As for the splitting of tokens, swift-transformers
needs to use String.UnicodeScalarView.split(separator:)
. I have a workaround where we discard the merge tokens that it will crash on for now, but ultimately it requires:
OK, this works better now -- the RMSNorm wasn't the correct implementation.
A few things to note: the python implementation generates a different prompt given the prompt "hello":
[2, 106, 1645, 108, 17534, 107, 108, 106, 2516, 108]
<bos><start_of_turn>user
hello<end_of_turn>
<start_of_turn>model
produces:
Hello! 👋 It's wonderful to hear from you. How can I assist you today?
Swift, given the same "hello" prompt produces these tokens:
[2, 17534]
which gives:
! 👋
I'm so happy to hear that you're interested in learning more about [topic]. I'm here to help you find the information you need and answer any questions you may have.
What would you like to learn more about today?<eos><eos>The context does not provide any information about what the topic is, so I cannot answer this question from the provided context.<eos><eos><eos>The context does not provide any information about what the topic is, so I cannot answer this
It should have stopped at <eos>
but as noted in #4 the tokenizer doesn't expose that (I see what I can do about that).
If we use a prompt more like the python side: <start_of_turn>user hello<end_of_turn><start_of_turn>model
we get these tokens:
[2, 235322, 2997, 235298, 559, 235298, 15508, 235313, 1645, 25612, 235322, 615, 235298, 559, 235298, 15508, 2577, 2997, 235298, 559, 235298, 15508, 235313, 2516]
and it generates:
Hello! How can I assist you today?<eos><eos>...

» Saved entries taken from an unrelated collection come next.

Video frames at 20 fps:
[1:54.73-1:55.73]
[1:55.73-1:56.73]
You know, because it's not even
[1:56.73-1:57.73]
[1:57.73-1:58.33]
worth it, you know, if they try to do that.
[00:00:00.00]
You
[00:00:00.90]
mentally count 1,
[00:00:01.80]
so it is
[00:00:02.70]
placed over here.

So you may have to adjust the prompt a bit to get what you want until we get a port of the Gemma tokenizer in swift-transformers.

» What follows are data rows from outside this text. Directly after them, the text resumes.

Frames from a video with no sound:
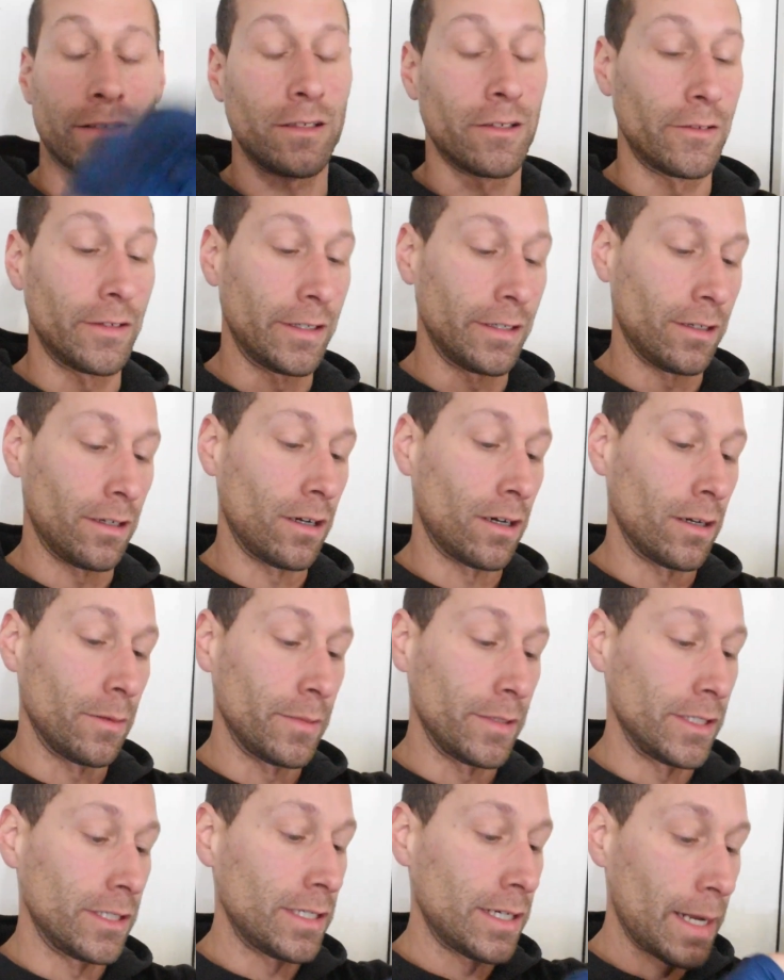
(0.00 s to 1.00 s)
going in the
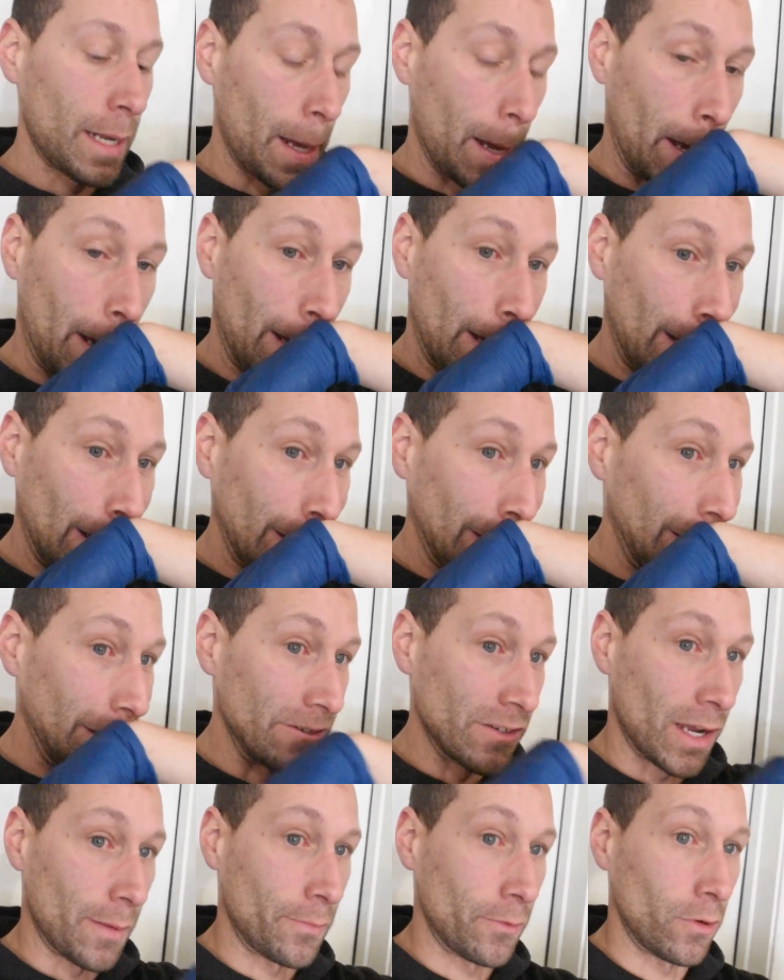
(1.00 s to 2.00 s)
garbage. I'm going
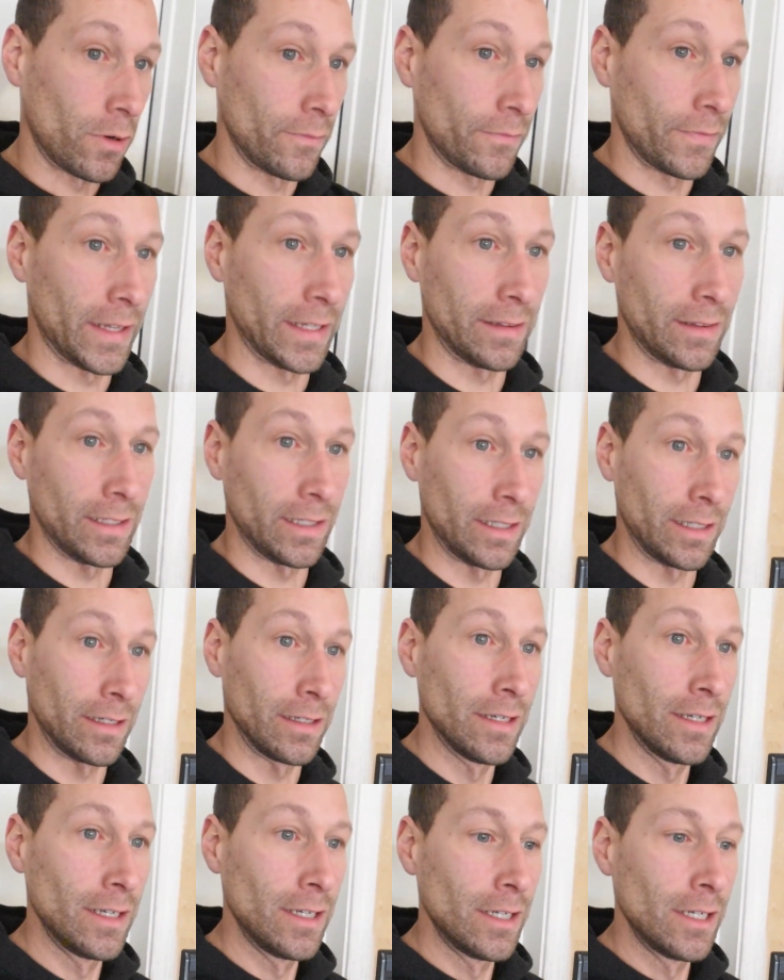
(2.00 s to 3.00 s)
to drop it off at the
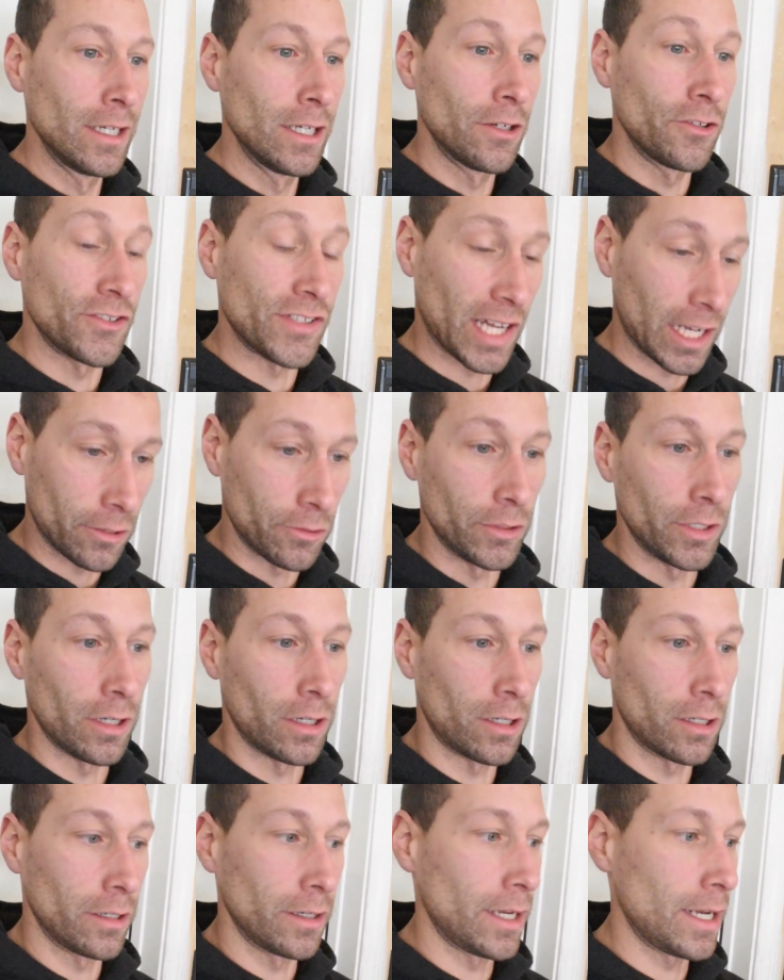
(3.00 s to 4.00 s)
recycle
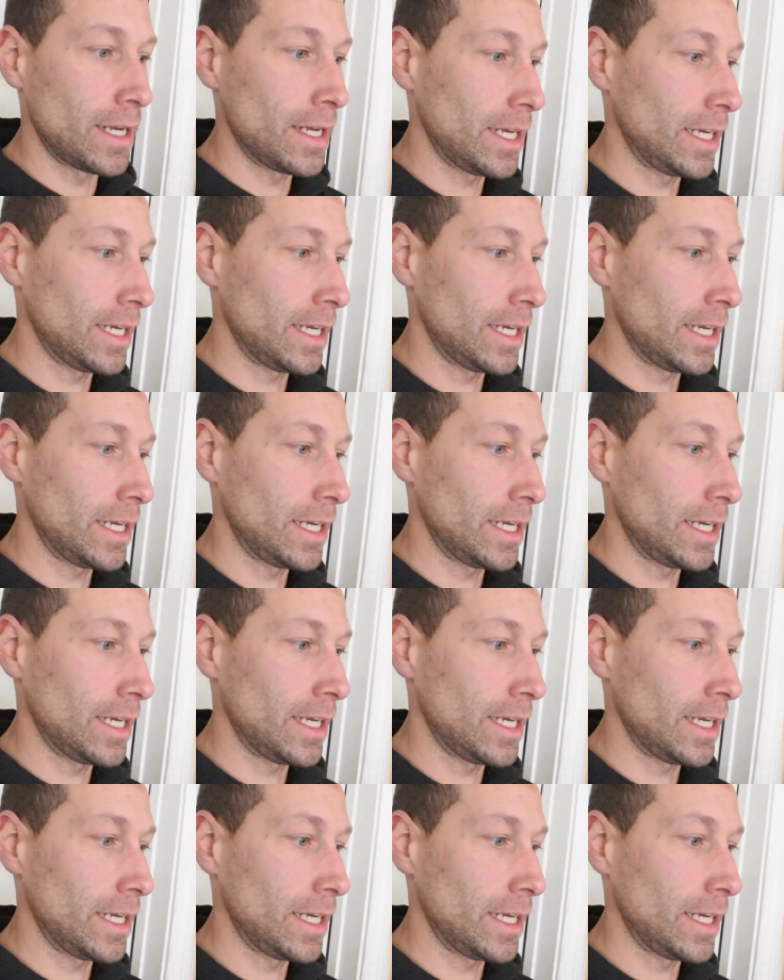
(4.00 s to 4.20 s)
yard,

And if I hard code the prompt tokens to match python (e.g. the numbers):
Hello! 👋 It's nice to hear from you. What can I do for you today? 😊<eos>
Added the eosTokenId
-- 3f02fcc
I think this is working about as well as it can without the specialized tokenizer.
OK to close?
Yes, thanks so much for the quick response.